Ahora la calle está despejada y hay tiendas hermosas de ropa acomodada por tonos, entras y están dos mujeres trans hablando alegres de la vida de Coco Channel. Fuman. 

Acá, al final del tumulto hay cafés portugeses de nombre Oporto y Nova Lisboa, gente haciendo mucha bulla y saludando. Aqui hay vecinos, niños con perros y patines. Un puesto al final de la calle tiene unos limones bellos. Preguntas y el tendero te da un kilo entero por 1£ (están a 30p cada pieza en la tienda). Pagas, los guardas. Sonríes. 

Trenzados ente los cafés portugueses hay una carnicería halal, un abarrotes marroquí y un puesto de shawarma que atiende un árabe frenético que suda y saluda despachando. Pides un shawarma y te hincas en la banqueta a comer, escuchar, deleitarte con el divino placer de no entender esa cadencia suave del ajetreo cotidiano y ajeno. 

Es hora de ir de vuelta. Serena. El regreso es más sencillo, más pausado. Los puesteros ya están guardando,  acercando las camionetas y subiendo cajas de mercancía. A tu mano derecha una placita de empedrado se abre. Ahí la música es mas hip, pero no hay turistas, parecen condenados a la calle principal por una barrera invisible. Te acercas: primero un puesto de vestidos vintage sicodelicos, otro de abrigos enormes y coloridos como para ser estrella de cine y a la derecha una mesa entera de sueteres de cashmiere que despiertan tu instinto cazador. Te arremangas y te pones los lentes. A lado de la mesa esta una mujer no menor de 70 que te ve probarte los sueteres lila, menta color camello, algunos como nuevos, otros remendados. Decide ayudarte “porque siempre es mejor que lo vean otros ojos”.  Elije para tí un perrywinkle con cuello en V y luego pregunta ¿usas rojo? Te vendría bien por tu pelo oscuro, esos colores claros “they wash you, dear”. Que lo diga una inglesa… 
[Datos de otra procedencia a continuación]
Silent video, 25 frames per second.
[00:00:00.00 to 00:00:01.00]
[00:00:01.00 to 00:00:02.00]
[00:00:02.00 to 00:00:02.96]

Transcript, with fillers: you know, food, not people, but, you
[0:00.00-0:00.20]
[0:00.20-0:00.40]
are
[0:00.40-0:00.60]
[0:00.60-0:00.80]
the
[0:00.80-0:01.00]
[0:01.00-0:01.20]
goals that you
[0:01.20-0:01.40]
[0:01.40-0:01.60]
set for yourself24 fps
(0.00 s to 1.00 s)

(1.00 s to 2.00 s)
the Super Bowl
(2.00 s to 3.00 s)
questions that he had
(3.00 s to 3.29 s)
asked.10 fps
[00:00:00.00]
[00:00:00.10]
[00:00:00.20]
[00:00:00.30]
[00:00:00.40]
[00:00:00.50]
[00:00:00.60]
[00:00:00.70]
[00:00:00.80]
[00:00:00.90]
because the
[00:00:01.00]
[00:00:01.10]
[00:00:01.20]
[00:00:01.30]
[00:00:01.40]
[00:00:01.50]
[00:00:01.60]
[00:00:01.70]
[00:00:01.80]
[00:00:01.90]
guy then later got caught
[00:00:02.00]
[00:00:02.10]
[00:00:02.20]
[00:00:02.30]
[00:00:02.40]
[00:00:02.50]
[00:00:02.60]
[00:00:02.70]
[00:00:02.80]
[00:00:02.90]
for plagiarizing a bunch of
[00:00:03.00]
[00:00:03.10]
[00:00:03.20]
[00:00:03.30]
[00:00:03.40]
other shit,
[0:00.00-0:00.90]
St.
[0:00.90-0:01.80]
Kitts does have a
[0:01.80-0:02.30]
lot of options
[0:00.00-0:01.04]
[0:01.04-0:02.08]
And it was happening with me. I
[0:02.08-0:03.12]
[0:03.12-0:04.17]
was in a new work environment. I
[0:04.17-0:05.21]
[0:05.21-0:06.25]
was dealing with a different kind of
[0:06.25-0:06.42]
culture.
Buscas al puestero de saco de cuadros, que trae un palillo entre los dientes amarillos. Dos sueteres hermosos por 15£. Sonríes. 

Sigues el regreso pero viene la lluvia, fina aún, caminas, arrecia, caminas hasta refugiarte en una heladería italiana abarrotada. Pides un helado: cítricos de la toscana, limón japonés y frambuesa.

Aprovechas para cargar el celular, cuya batería es un indicador fiel que hay que hacer pausa. 

Acomodas las compras en la mochila, bajo la mirada divertida de un japonés que habría apostado que cerrarla sería imposible. Le sonríes triufal con el último clic del cierre. Ya no llueve y los turistas se han ido. La estación está cerca y agradeces sentarte. Tomas el Eastbound Central que te saca ilesa y contenta, de Nothinghill.